Christie has had it up to here with Trump obsession

New Jersey Gov. Chris Christie is fed up with reporters’ obsession with 2016 GOP presidential candidate Donald Trump, and he scolded reporters Tuesday for asking constantly about the real estate mogul’s often-controversial antics.

The Republican governor’s remarks came during a campaign stop in Concord, N.H., as he and community leaders met to discuss efforts to help people suffering from drug addiction.

One reporter asked Christie, also a Republican presidential candidate, to respond to Trump’s latest headline-grabbing tirade.

The thoroughly unimpressed governor responded by saying, “whatever Donald Trump has said for the day today, is quite frankly nothing that I have any interest in responding to, I’m running for president.”
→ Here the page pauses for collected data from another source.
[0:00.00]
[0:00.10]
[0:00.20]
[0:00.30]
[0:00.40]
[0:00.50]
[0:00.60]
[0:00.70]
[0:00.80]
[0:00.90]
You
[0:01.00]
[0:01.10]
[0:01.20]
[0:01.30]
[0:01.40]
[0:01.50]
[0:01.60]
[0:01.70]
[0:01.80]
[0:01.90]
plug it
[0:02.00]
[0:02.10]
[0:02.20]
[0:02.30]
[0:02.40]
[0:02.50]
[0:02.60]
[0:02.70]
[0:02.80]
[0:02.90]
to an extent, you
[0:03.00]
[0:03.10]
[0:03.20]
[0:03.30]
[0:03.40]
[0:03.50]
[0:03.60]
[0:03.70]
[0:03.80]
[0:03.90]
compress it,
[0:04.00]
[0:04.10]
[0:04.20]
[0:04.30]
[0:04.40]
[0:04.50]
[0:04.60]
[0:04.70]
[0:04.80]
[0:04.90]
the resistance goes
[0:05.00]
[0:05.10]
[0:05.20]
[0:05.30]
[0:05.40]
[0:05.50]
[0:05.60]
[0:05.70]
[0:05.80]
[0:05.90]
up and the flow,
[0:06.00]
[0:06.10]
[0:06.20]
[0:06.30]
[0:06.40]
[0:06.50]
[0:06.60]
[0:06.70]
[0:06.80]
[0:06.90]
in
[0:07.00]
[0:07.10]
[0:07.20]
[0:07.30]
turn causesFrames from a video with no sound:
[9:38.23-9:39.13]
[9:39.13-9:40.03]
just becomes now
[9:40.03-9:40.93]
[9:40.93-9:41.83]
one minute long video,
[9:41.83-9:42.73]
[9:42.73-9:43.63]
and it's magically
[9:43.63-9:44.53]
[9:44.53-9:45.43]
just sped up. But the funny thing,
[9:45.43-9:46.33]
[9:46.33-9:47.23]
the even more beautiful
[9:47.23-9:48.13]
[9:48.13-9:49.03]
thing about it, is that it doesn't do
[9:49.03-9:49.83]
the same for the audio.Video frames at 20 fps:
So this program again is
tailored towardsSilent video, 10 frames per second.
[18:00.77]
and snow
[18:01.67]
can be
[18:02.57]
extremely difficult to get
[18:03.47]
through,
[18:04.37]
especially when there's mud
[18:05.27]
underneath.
“We’re sitting here talking about some really important issues of recovery and addiction that is ravaging families across the country and you all, quite frankly, should be ashamed of yourselves,” he added.

Christie, who made headlines this year after a video of him addressing a town hall audience on the topic of drug addiction went viral, told reporters that he is sick and tired of hearing about nothing but Trump and his many controversial remarks.

“All you do is ask about Donald Trump every place I go,” he said. “Then I have the press complain to me, ‘Why do you think Donald Trump is doing so well?’ Well, hell, man, if you’re talking about him 24 hours a day anybody can do well.”

Trump and Christie are currently engaged in a war of words over the casino tycoon’s claim that he saw “thousands” of Muslim Americans celebrating in New Jersey after the attacks on the World Trade Center on Sept. 11, 2001. Christie maintains that no such thing ever happened.

“It didn’t happen and the fact is, people can say anything, but the facts are the facts, and that didn’t happen in New Jersey that day and hasn’t happened since,” Christie told reporters Monday at an earlier campaign stop in Portsmouth, N.H.

The Republican front-runner responded in kind, telling a gaggle of reporters Monday that the governor, “really needs to be careful about what he says.”

Since at least September, mentions of Trump on cable and network television have easily overshadowed all references to the New Jersey governor, according to data compiled by TV Eyes.